JAMES REED: Most women could budget for this. The purpose of insurance is to cover events that are random, that are not budgetable, that you're... that you have little or no control over. When you buy car insurance and you're buying it for accidents, but you're not usually buying your car insurance to change your oil, and so it's the same analogy.
LEE HOCHBERG: Businesses say full contraceptive coverage would cost them $15 a year per employee, an amount some say they can't afford. Betty Neighbors is president of a Seattle-area temp agency with 25 mostly female employees.
BETTY NEIGHBORS, Employer: What I see is the government intruding into are area, or making a decision that is going to be cost... be costly to everyone. I don't believe the government or the courts know what's best for my employees; I do.
LEE HOCHBERG: The federal ruling in the Bartell case is the first of its kind and will set precedent in other states. But it only applies to businesses that operate their own insurance plans. It doesn't cover the big insurance companies that provide most health insurance. Another Seattle court case seeks to go farther. Psychiatrist Shulamit Glaubach is suing Washington's largest health insurance company, Regence BlueShield. She alleges companies like Regence also must provide contraceptives.

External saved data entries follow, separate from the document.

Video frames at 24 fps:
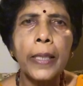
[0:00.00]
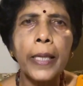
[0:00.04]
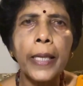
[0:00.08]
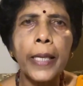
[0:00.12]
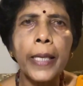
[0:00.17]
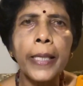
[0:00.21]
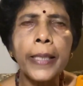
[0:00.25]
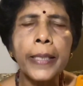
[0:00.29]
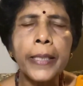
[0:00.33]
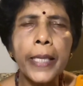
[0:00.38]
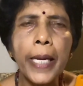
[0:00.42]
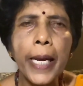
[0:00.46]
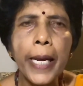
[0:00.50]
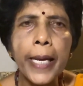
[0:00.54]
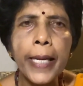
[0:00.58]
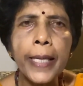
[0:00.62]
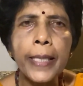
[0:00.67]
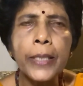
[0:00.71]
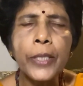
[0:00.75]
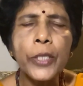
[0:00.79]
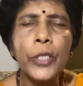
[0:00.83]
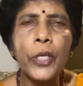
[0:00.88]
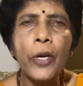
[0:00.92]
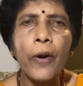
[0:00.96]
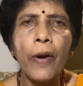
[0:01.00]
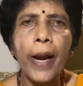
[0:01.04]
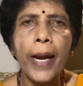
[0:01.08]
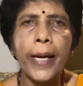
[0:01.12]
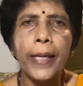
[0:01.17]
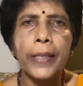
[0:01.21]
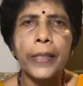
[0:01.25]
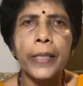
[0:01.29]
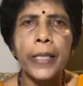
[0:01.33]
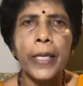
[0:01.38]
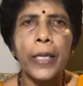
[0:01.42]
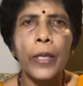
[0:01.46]
in
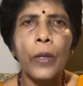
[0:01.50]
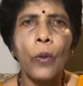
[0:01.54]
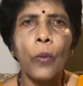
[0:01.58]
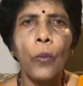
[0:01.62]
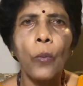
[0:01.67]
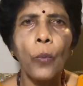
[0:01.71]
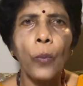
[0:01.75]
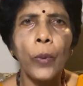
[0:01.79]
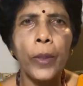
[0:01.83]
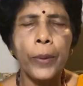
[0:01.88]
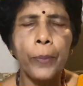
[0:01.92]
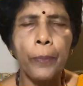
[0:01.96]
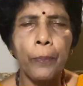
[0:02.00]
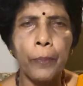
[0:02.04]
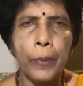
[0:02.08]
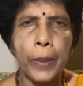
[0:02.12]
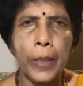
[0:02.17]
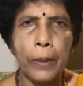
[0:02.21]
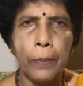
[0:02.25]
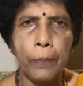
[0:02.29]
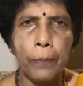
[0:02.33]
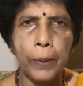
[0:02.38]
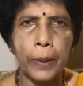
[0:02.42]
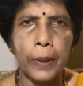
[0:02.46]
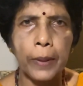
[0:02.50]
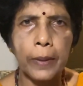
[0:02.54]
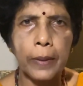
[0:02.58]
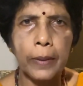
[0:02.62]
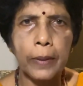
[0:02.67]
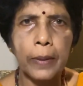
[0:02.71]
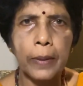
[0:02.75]
interacting with people.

DR. SHLUMAIT GLAUBACH, Plaintiff: For me, I'm a physician, and, yes, I can afford it. But there are a lot of people out there that can't afford it, and they shouldn't have to pay for it. They're paying a premium, and they should be covered.

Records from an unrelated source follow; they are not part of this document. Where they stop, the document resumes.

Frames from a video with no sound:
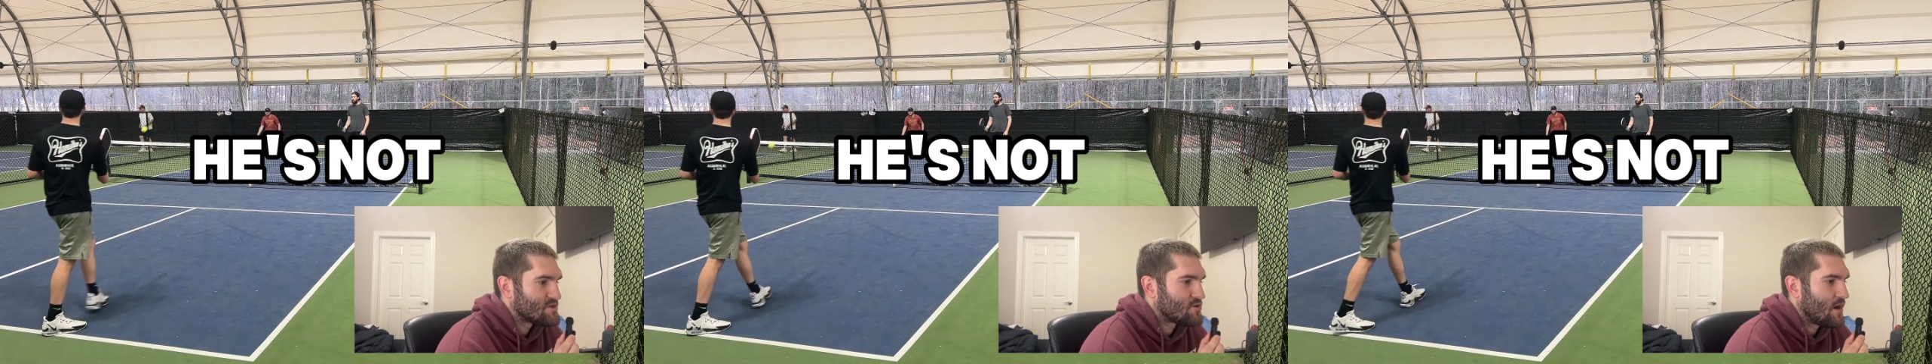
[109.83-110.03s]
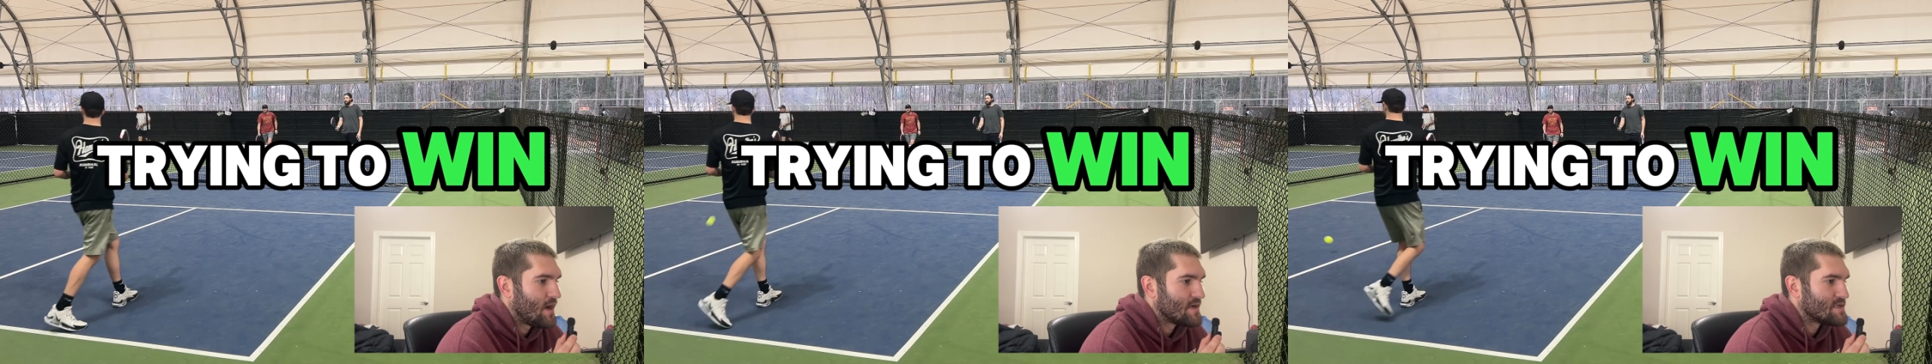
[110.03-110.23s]

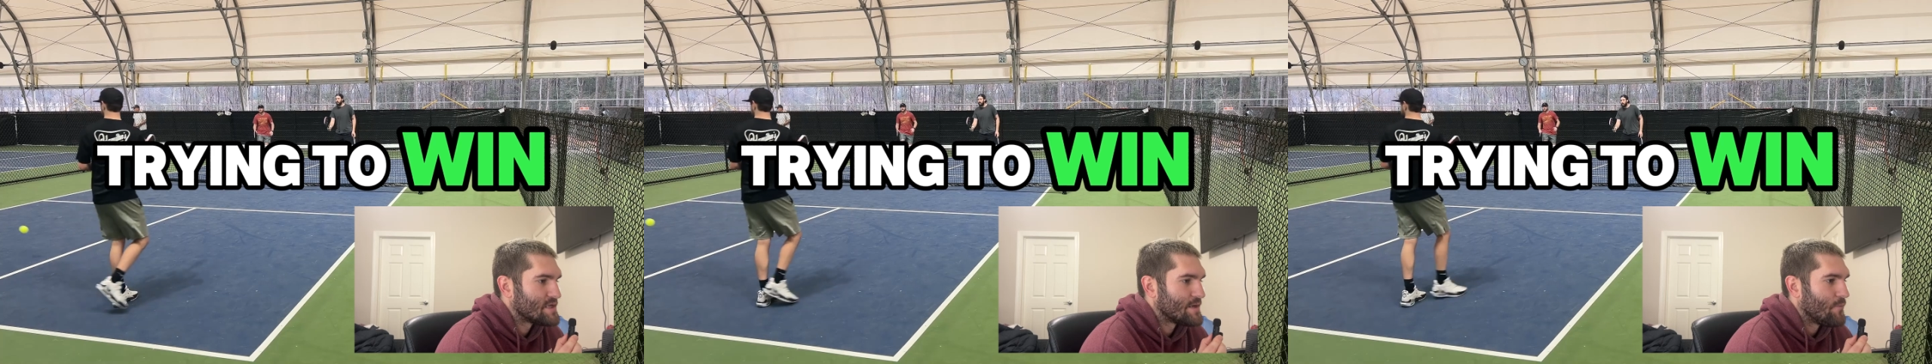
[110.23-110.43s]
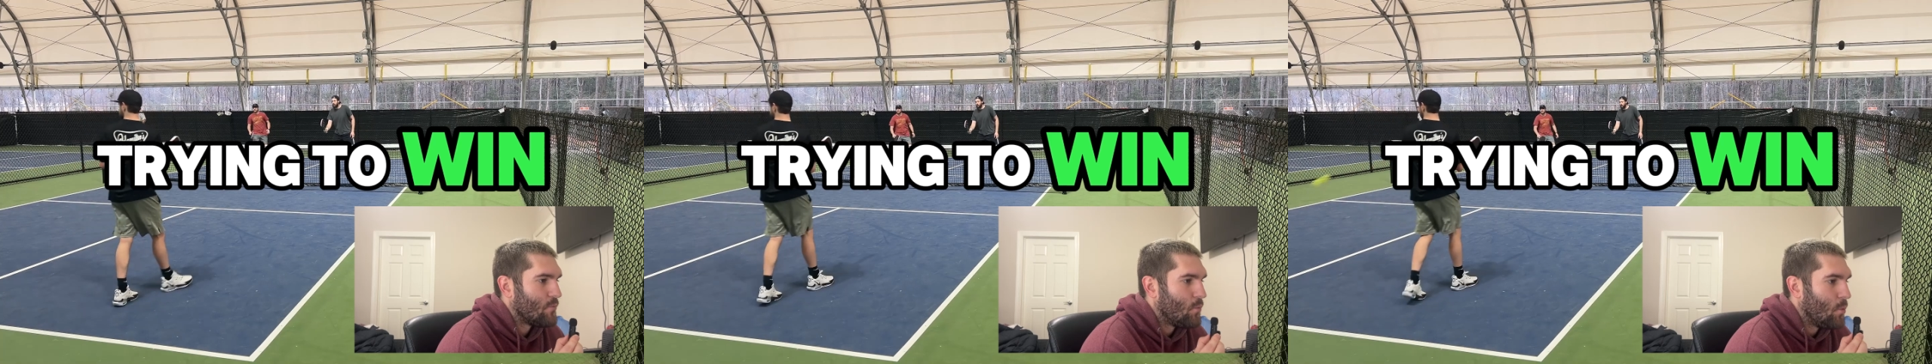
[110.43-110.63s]
trying
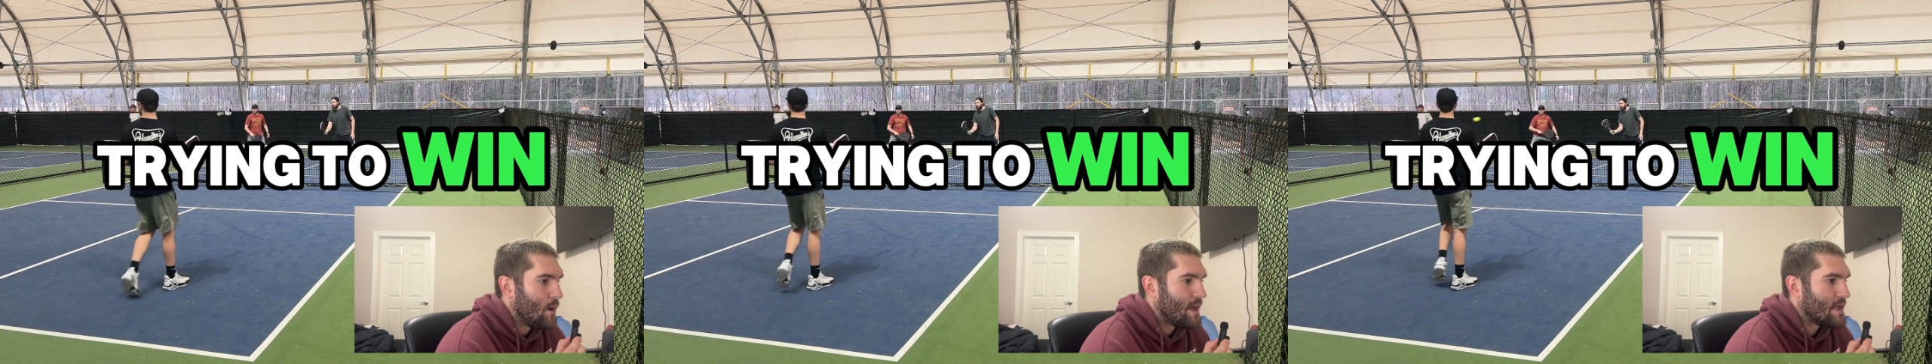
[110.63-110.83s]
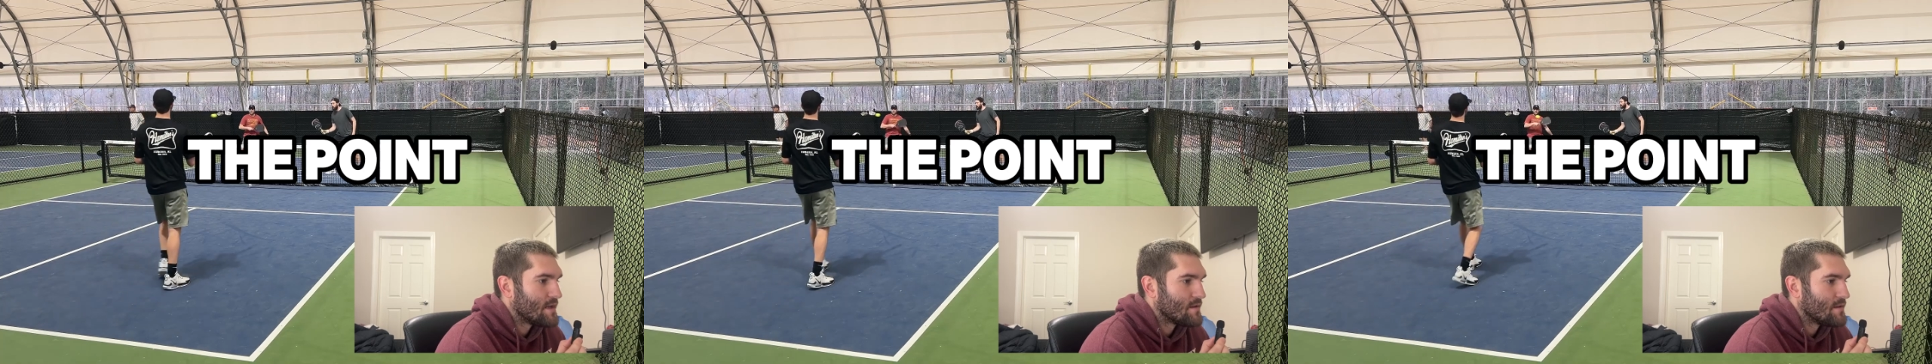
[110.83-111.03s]
to
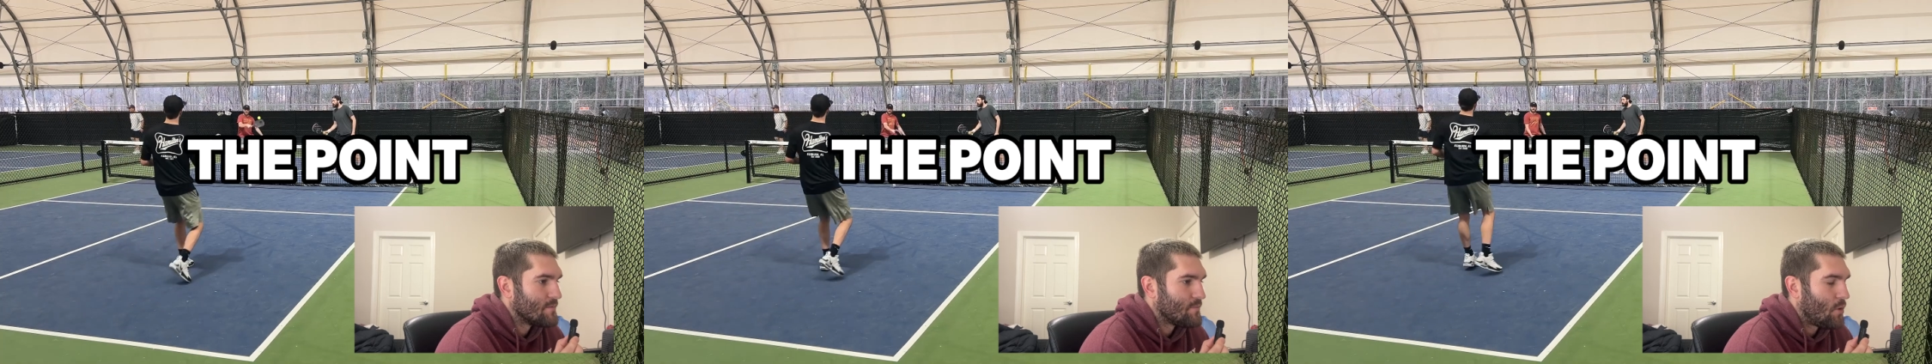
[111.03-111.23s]
win the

LEE HOCHBERG: And another lawsuit filed in October goes after the world's largest retailer, Wal-Mart. More than 600,000 female employees of the company joined a class-action suit alleging the company discriminates by covering birth control for only some of its female workforce. Some state governments also have joined the fight. Washington insurance commissioner Mike Kriedler imposed a rule that does the same thing the women are trying to accomplish in court.
MIKE KREIDLER, Washington State Insurance Commissioner: The simple fact is that if it was men who had to take contraception as opposed to women, contraception would have been covered a long time ago. We wouldn't even be having this debate.
LEE HOCHBERG: 14 states already require insurance companies to cover contraceptives; and six, including Washington State, are starting this year. Glaubach will go ahead with her suit anyway, trying to establish a permanent legal precedent. Her suit also asks Regence to reimburse women who've had to spend their own money on non- covered contraceptives.
SPOKESPERSON: Clerk will call the roll.
LEE HOCHBERG: Congress has considered a national law to require insurers to cover contraceptives, but the bill hasn't made it out of committee.